Over the years, as companies have moved from monolith to cloud-native architectures, maintaining high availability has become more challenging. After all, today’s IT ecosystems are complex, distributed and ephemeral, making it increasingly difficult (and, in many cases, downright impossible) for DevOps practitioners and SREs to identify and fix issues manually.
To help these teams monitor performance and manage incidents in these ever-complex IT infrastructures, vendors have introduced different types of point solutions:
- Monitoring: Monitoring solutions collect raw data indicating how well (or how poorly) a system or component is performing. Typically this is in the form of metrics, events, and logs.
- Observability: Observability tools help IT teams gain a more complete view across their systems and monitor the flow of data and requests through services.
- Incident management: Incident management software orchestrates the process for restoring a system to normal operation through notification, triage, escalation, resolution, and documentation.
How AIOps optimizes point solutions
Monitoring, observability and incident management point solutions bring particular expertise to their specific domain. In other words, they typically solve one problem in the incident lifecycle extremely well.

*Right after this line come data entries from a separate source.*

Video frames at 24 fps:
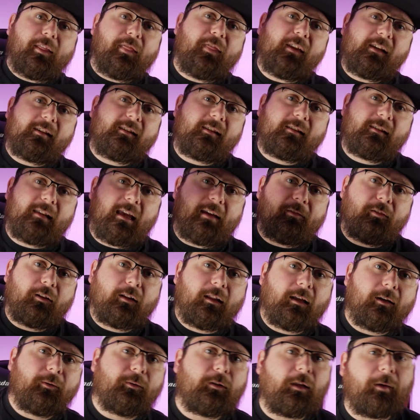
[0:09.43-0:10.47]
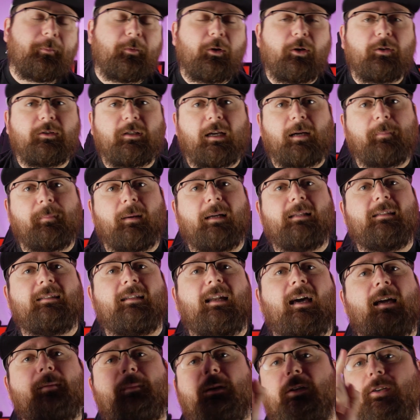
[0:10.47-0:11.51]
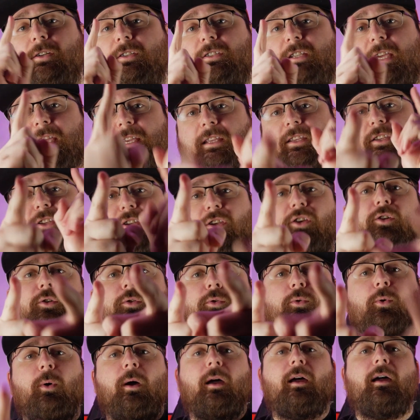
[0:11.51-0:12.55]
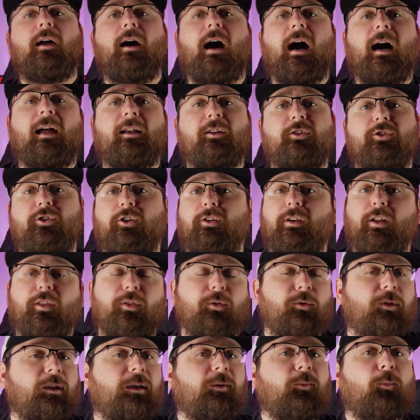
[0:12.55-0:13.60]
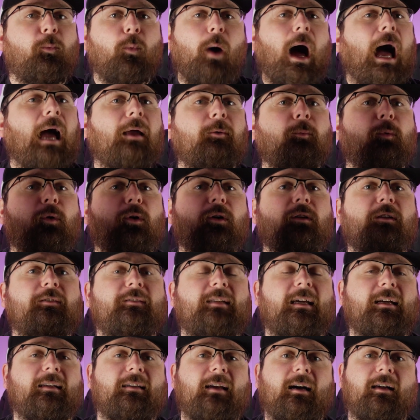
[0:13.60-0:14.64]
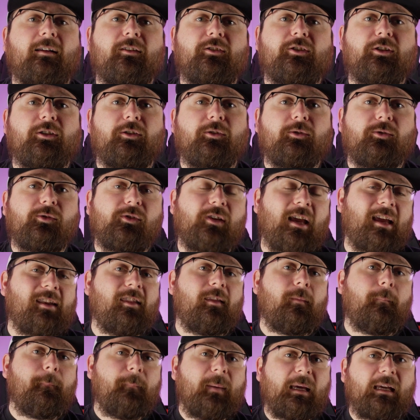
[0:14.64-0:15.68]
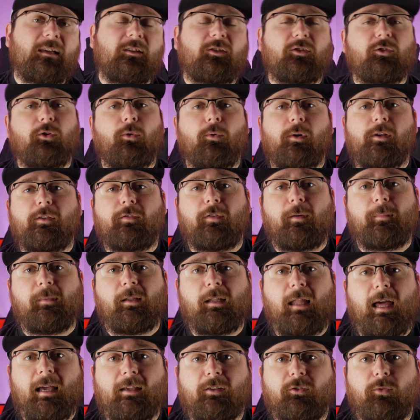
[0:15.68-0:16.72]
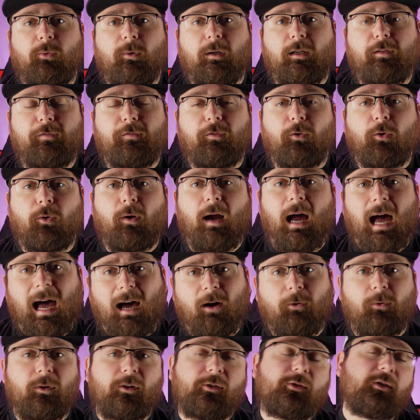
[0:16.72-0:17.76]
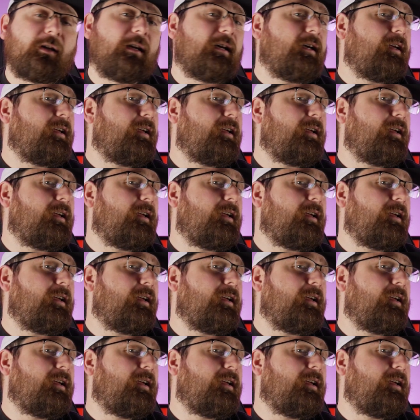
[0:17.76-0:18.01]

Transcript: This is Dave LeClair with MUO Tech Bytes and I'm here to take you on a journey through the wide world of technology news and the biggest stories from the last 24 hours.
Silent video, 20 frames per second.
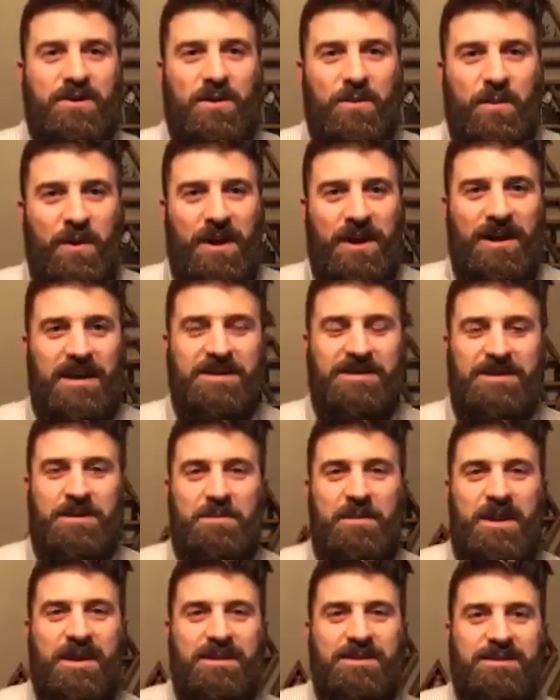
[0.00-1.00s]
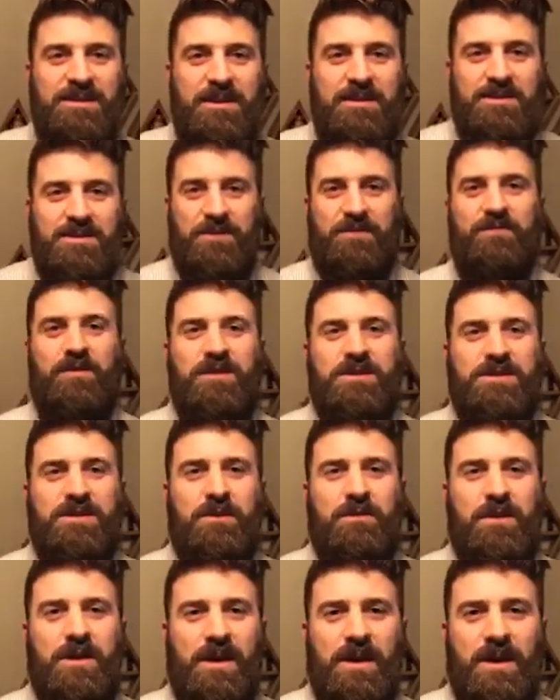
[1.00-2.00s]
Your brain has to make sense of what's
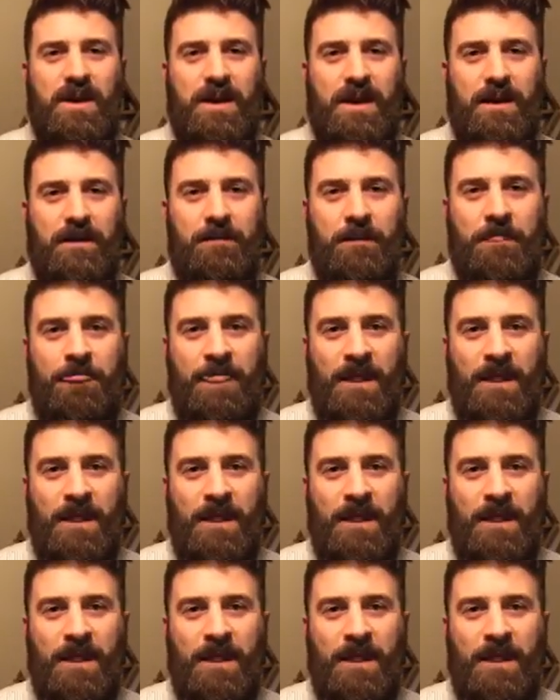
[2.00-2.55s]
going on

But there’s a problem: point solutions lack connectivity. They only provide siloed data that can leave significant gaps in understanding a system’s overall performance. Further, disparate solutions naturally create inefficiencies — multiplying the number of places an incident can live and failing to link issues that are often system-wide.
With operations and SREs under pressure to ensure the availability of complex IT ecosystems, teams need more sophisticated insights than narrowly-focused point solutions can provide. They need robust tools that enable continuous insights across an entire IT stack.
Enter artificial intelligence for IT Operations (AIOps). Domain-agnostic AIOps platforms are purpose-built to connect monitoring, observability and incident management tools and provide teams with a comprehensive solution to achieving availability.
By acting as the connective tissue between point solutions, AIOps technology analyzes and adds value to massive amounts of data across otherwise siloed tech stacks. By converging all systems and ingesting various types of data, AIOps tools give DevOps and SRE teams:
- One summary dashboard: Domain-agnostic AIOps solutions ingest all types of monitoring data and condense this information into a single, visual representation of system health.
- One place for incident lifecycle collaboration: An AIOps platform serves as the single location for teams to work together on resolving complex, multiservice incidents. The technology gives DevOps and SRE teams full visibility into the incident timeline from detection, notification and resolution.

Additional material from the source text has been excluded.